* [Recorded data]:
= = = = = = =

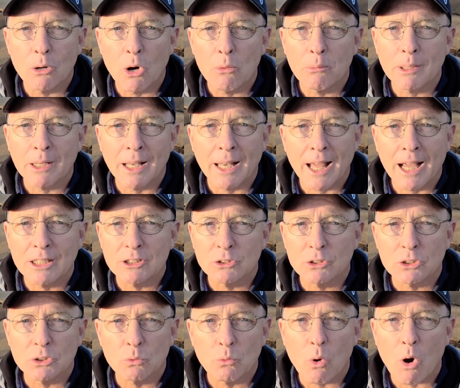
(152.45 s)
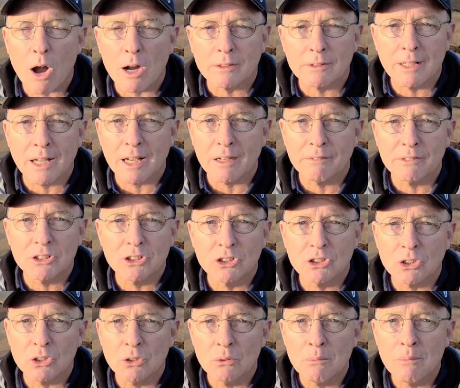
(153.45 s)
moment Lazarus walked out of
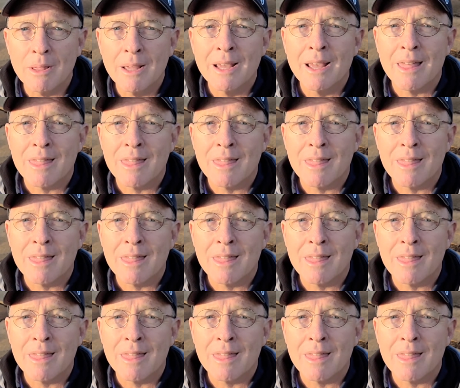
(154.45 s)
his tomb,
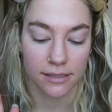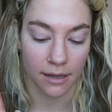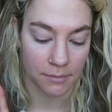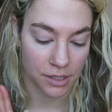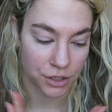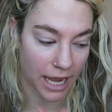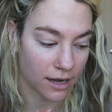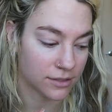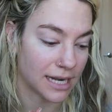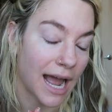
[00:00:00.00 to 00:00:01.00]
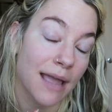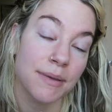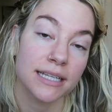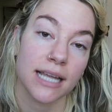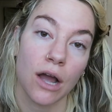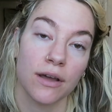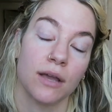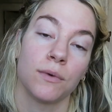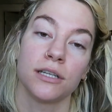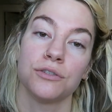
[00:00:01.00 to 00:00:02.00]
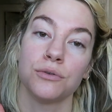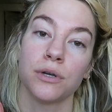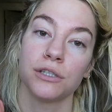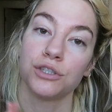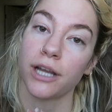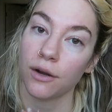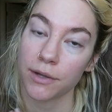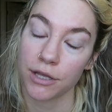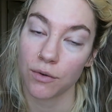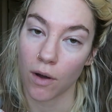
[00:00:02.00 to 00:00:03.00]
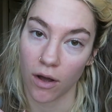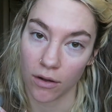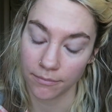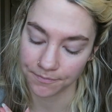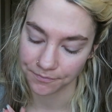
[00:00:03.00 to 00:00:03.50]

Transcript: some shadows that I picked out and I wanted to share with you all.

= = = = = = =

* [Problem requirements]:
Repeat word for word the lines beginning at the one with "[00:00:01.00 to 00:00:02.00]" and ending at the final line of the records above, both included, and no others. Leave the pictures out.

* [Written response]:
[00:00:01.00 to 00:00:02.00]
[00:00:02.00 to 00:00:03.00]
[00:00:03.00 to 00:00:03.50]

Transcript: some shadows that I picked out and I wanted to share with you all.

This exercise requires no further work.